Where the data below contains pictures, omit them; output the rest word for word.

'''

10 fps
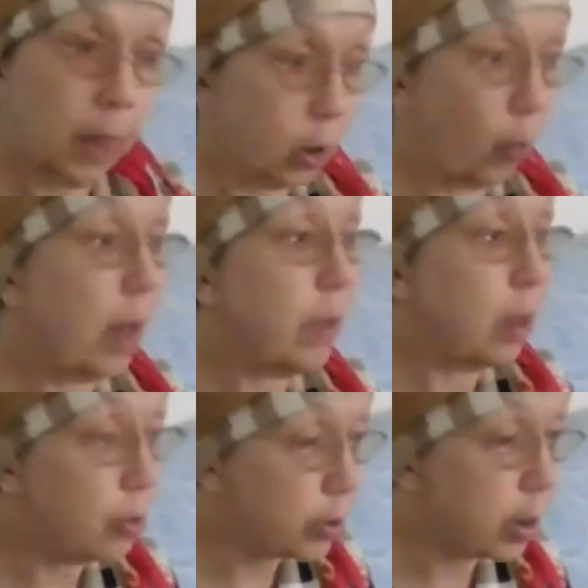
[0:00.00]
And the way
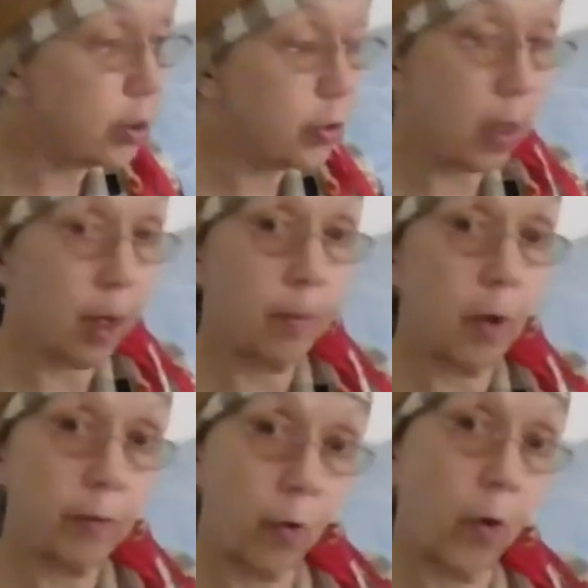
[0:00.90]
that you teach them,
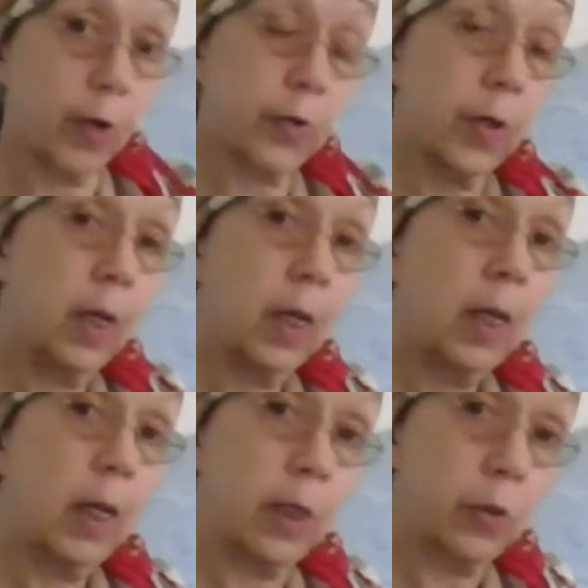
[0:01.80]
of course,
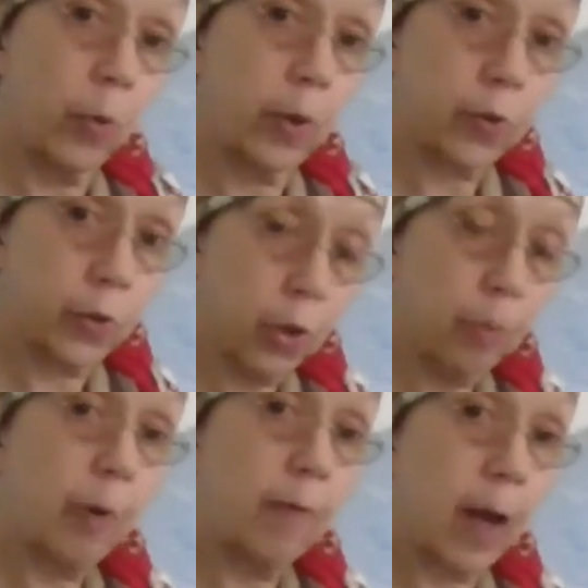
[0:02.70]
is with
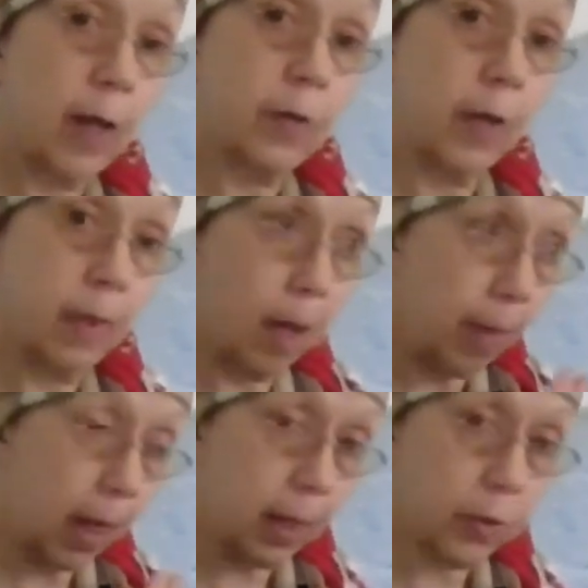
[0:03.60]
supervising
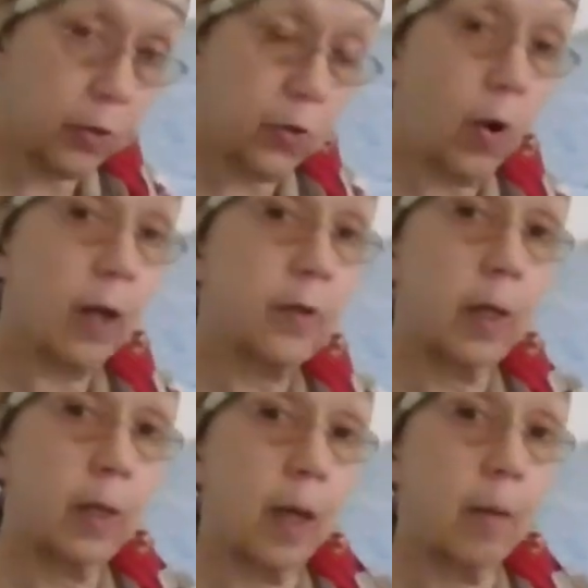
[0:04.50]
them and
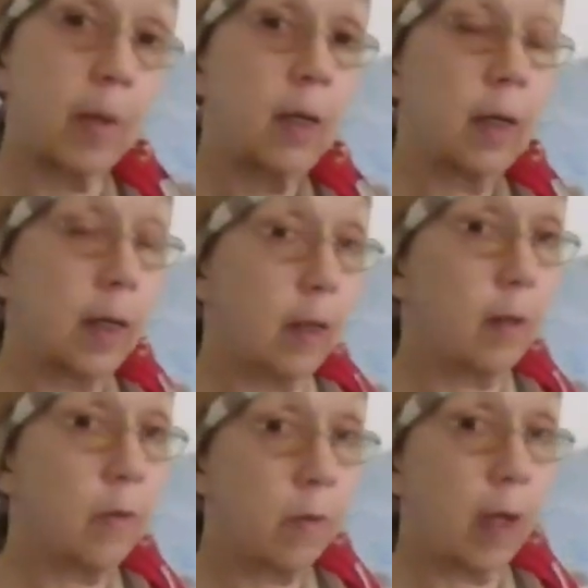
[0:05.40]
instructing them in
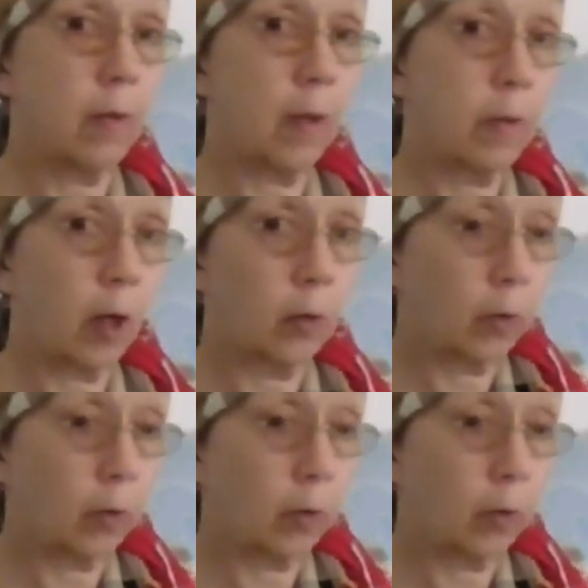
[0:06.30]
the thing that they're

'''

Final answer >>
10 fps
[0:00.00]
And the way
[0:00.90]
that you teach them,
[0:01.80]
of course,
[0:02.70]
is with
[0:03.60]
supervising
[0:04.50]
them and
[0:05.40]
instructing them in
[0:06.30]
the thing that they're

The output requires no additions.